OBBLIGHI FORMATIVI IN MATERIA DI SALUTE E SICUREZZA SUL LAVORO


Con la Circolare del 16 febbraio 2022, n. 1 l’INL fornisce le prime indicazioni, condivise con l’Ufficio legislativo del Ministero del lavoro e delle politiche sociali, con specifico riferimento alle novità che, in materia di formazione, interessano datori di lavoro, dirigenti e preposti, introdotte dal D.L. n. 146/2021.


Soggetti destinatari degli obblighi formativi: datore di lavoro

Il datore di lavoro, i dirigenti e i preposti ricevono un’adeguata e specifica formazione e un aggiornamento periodico in relazione ai propri compiti in materia di salute e sicurezza sul lavoro, secondo quanto previsto dall’accordo.
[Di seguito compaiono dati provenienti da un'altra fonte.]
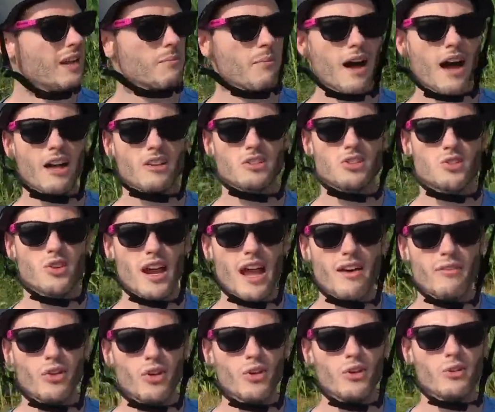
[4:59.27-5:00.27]
miles
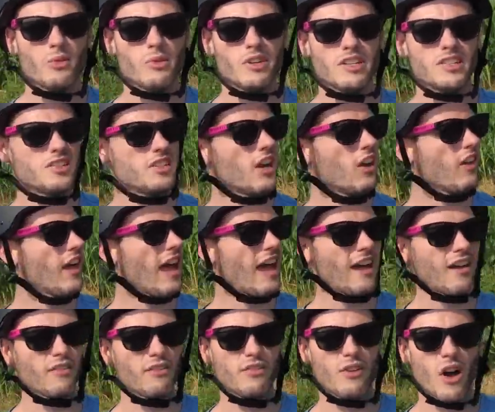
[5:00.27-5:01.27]
traveled. We still
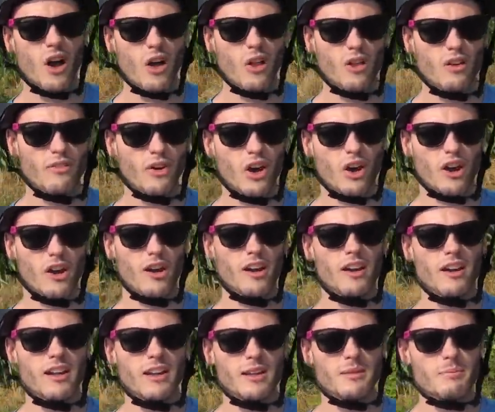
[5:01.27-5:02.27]
have all of our
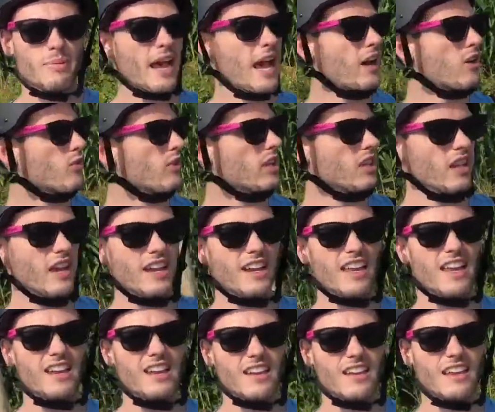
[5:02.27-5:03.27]
battery light
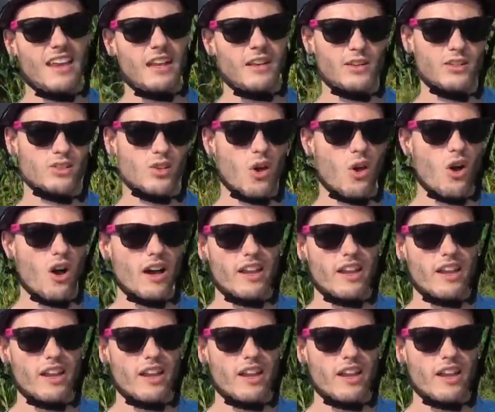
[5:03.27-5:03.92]
indicators on,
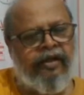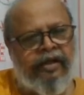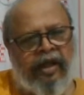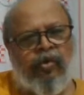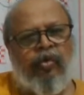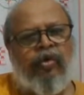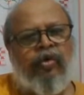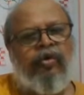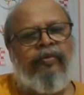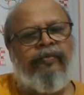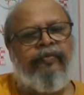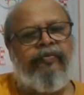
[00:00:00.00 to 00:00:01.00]
Now rook.
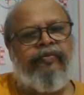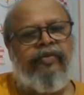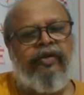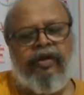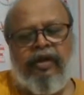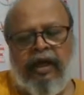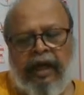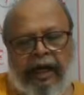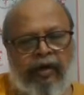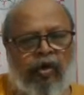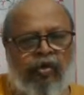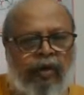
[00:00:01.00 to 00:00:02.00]

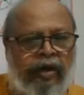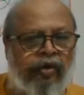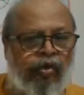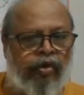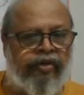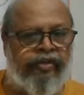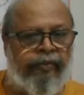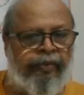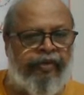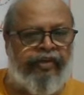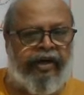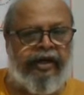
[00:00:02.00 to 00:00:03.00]
I don't want rook is
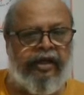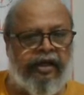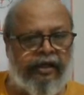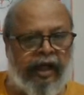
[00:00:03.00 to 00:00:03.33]
imprisoned.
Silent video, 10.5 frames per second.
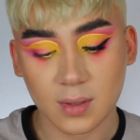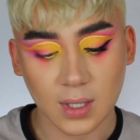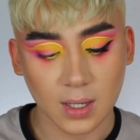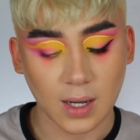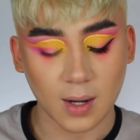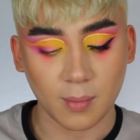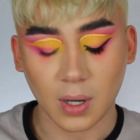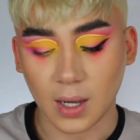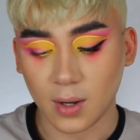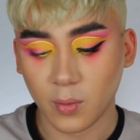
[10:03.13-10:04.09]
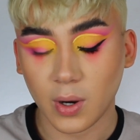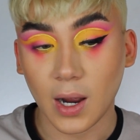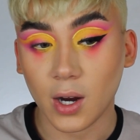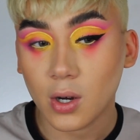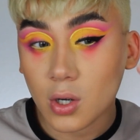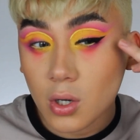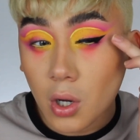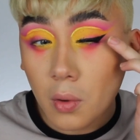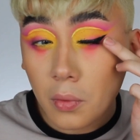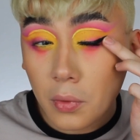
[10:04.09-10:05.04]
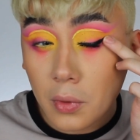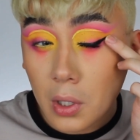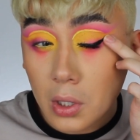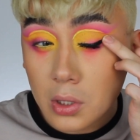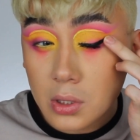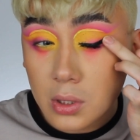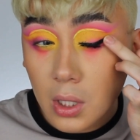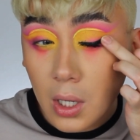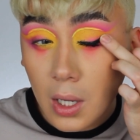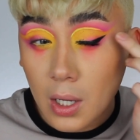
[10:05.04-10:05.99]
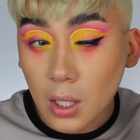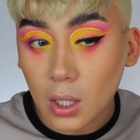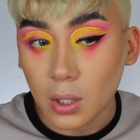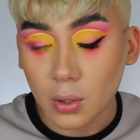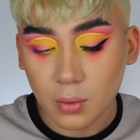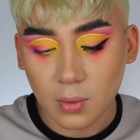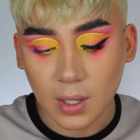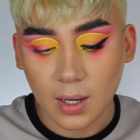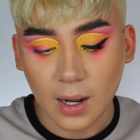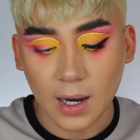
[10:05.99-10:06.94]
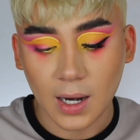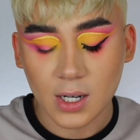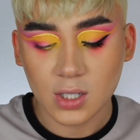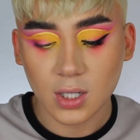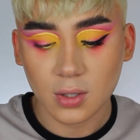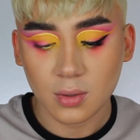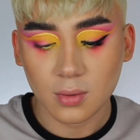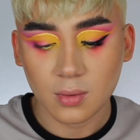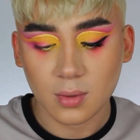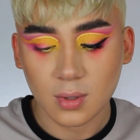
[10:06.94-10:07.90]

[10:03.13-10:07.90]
it's like not applying well. I don't think this is like a glue, like an eyelash glue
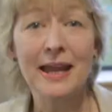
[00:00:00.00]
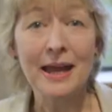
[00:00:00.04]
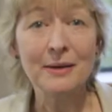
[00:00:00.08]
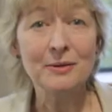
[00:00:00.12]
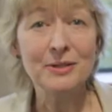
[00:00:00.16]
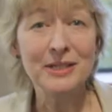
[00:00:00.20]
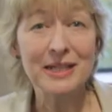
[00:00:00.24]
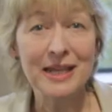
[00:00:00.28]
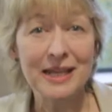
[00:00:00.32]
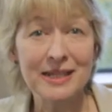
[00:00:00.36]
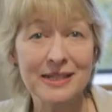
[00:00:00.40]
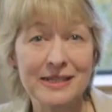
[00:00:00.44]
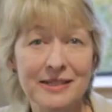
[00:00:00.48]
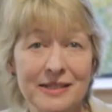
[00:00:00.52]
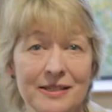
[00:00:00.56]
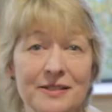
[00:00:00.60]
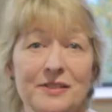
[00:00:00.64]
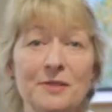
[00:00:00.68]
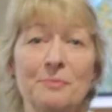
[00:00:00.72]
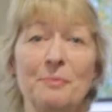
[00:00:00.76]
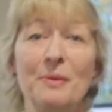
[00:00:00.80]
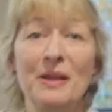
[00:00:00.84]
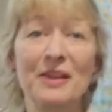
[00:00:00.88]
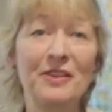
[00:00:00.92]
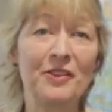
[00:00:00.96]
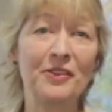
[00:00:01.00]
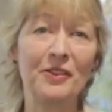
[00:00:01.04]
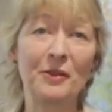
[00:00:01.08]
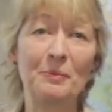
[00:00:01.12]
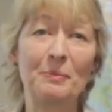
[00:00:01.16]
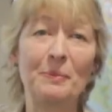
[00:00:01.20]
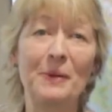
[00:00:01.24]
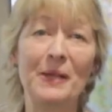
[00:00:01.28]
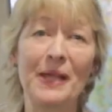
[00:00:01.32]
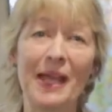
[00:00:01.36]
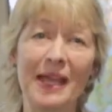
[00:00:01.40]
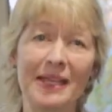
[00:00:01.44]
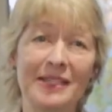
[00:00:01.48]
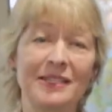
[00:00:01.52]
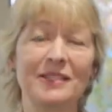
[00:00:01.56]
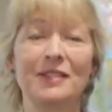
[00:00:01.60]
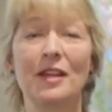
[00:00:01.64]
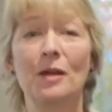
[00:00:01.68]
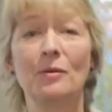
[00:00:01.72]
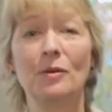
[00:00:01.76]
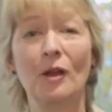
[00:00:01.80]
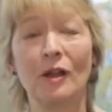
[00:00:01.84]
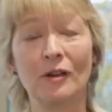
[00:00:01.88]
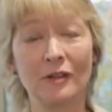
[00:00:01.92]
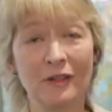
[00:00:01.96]
Nowadays, there's a myth that PAs
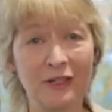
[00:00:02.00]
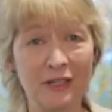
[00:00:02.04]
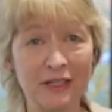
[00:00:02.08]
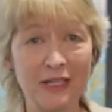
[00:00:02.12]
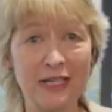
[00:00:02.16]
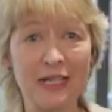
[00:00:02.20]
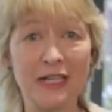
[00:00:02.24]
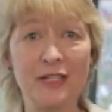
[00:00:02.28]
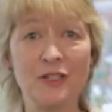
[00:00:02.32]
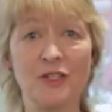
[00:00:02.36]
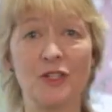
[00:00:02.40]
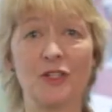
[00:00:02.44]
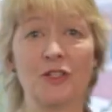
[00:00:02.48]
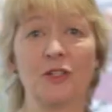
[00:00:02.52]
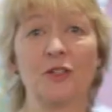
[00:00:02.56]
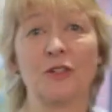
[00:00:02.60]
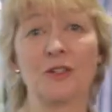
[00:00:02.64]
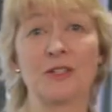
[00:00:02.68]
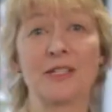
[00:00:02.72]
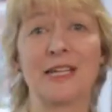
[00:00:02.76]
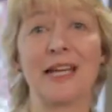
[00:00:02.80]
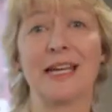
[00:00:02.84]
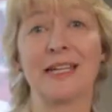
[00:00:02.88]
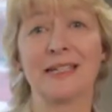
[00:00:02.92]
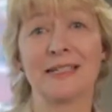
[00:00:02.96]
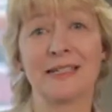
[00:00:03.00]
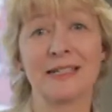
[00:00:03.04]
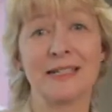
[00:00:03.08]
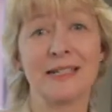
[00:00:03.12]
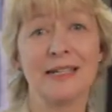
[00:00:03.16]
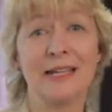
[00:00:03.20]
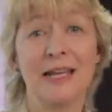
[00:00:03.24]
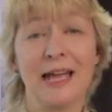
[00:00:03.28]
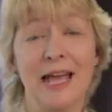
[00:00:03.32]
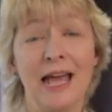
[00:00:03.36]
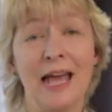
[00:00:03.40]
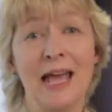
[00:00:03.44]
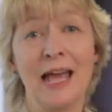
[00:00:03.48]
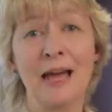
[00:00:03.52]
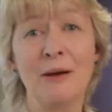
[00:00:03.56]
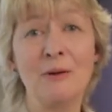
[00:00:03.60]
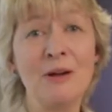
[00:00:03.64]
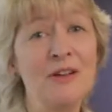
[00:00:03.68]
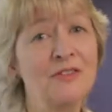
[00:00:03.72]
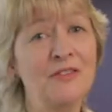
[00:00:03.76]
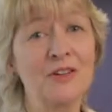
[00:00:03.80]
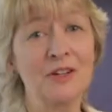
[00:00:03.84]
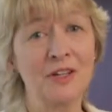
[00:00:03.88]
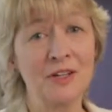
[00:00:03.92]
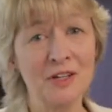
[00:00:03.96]
no longer need shorthand.
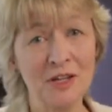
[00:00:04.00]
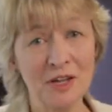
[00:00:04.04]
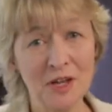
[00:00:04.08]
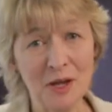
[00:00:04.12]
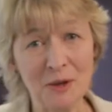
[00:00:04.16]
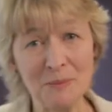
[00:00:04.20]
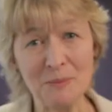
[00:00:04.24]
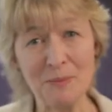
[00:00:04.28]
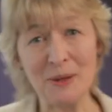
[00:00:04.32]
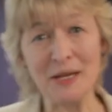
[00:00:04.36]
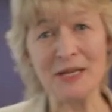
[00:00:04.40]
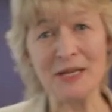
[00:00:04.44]
However, at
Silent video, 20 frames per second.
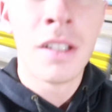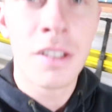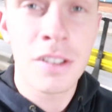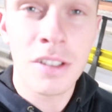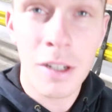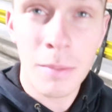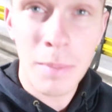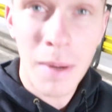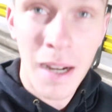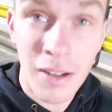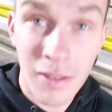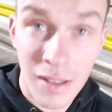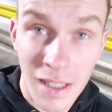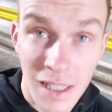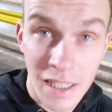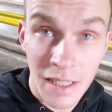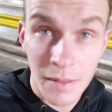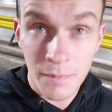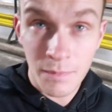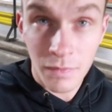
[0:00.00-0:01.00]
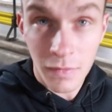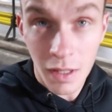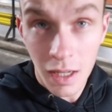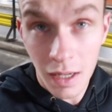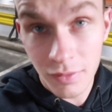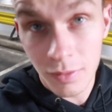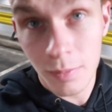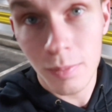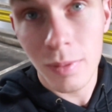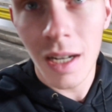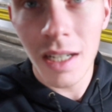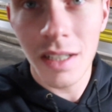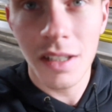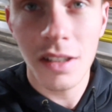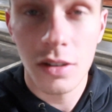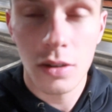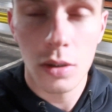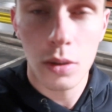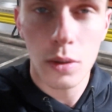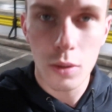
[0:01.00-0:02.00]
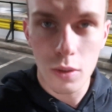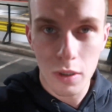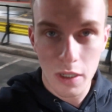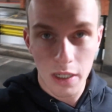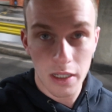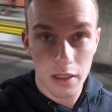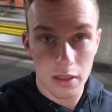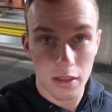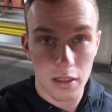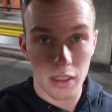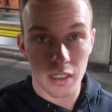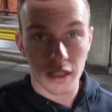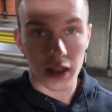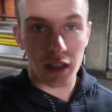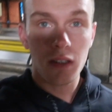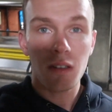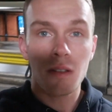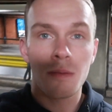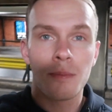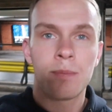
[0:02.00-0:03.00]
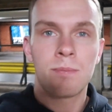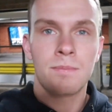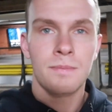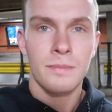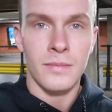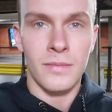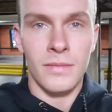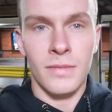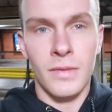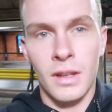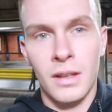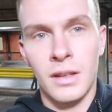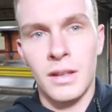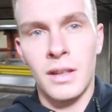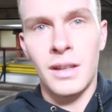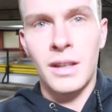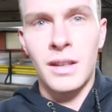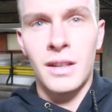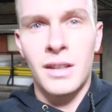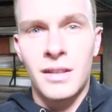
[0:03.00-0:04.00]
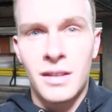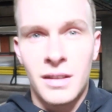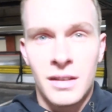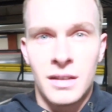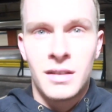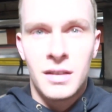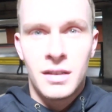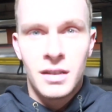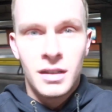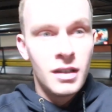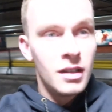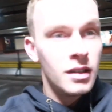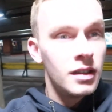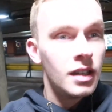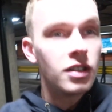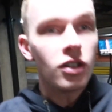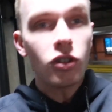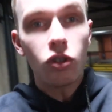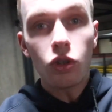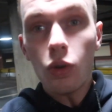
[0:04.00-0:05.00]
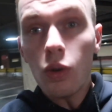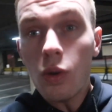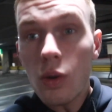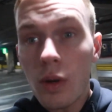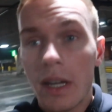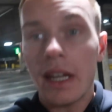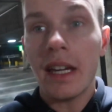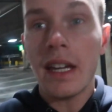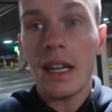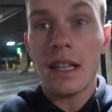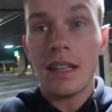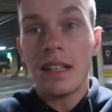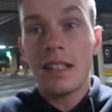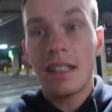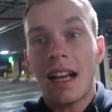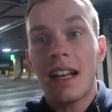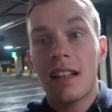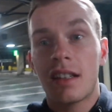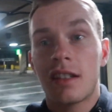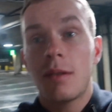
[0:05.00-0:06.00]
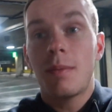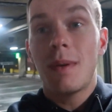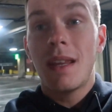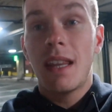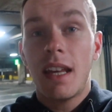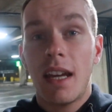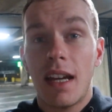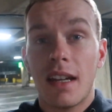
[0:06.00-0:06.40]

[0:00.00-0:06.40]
So apparently, I have to practice talking to you. What are you doing? There's a door here. This has to be the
Alla Conferenza è demandato il compito di adottare, entro il 30 giugno 2022 un accordo nel quale provvede all’accorpamento, alla rivisitazione e alla modifica degli accordi attuativi del presente decreto in materia di formazione, in modo da garantire:

  • l’individuazione della durata, dei contenuti minimi e delle modalità della formazione obbligatoria a carico del datore di lavoro;

  • l’individuazione delle modalità della verifica finale di apprendimento obbligatoria per i discenti di tutti i percorsi formativi e di aggiornamento obbligatori in materia di salute e sicurezza sul lavoro e delle modalità delle verifiche di efficacia della formazione durante lo svolgimento della prestazione lavorativa.

Per quanto concerne il datore di lavoro, l’accordo demandato alla Conferenza costituisce dunque elemento indispensabile per l’individuazione del nuovo obbligo a suo carico.


Dirigenti e preposti

Per quanto concerne l’individuazione degli obblighi formativi a carico dei dirigenti e dei preposti il legislatore oggi richiede un’adeguata e specifica formazione e un aggiornamento periodico in relazione ai propri compiti in materia di salute e sicurezza sul lavoro. Con specifico riferimento alla figura del preposto l’aggiornamento e le relative attività formative devono essere svolte interamente con modalità in presenza e devono essere ripetute con cadenza almeno biennale e comunque ogni qualvolta sia reso necessario in ragione dell’evoluzione dei rischi o all’insorgenza di nuovi rischi.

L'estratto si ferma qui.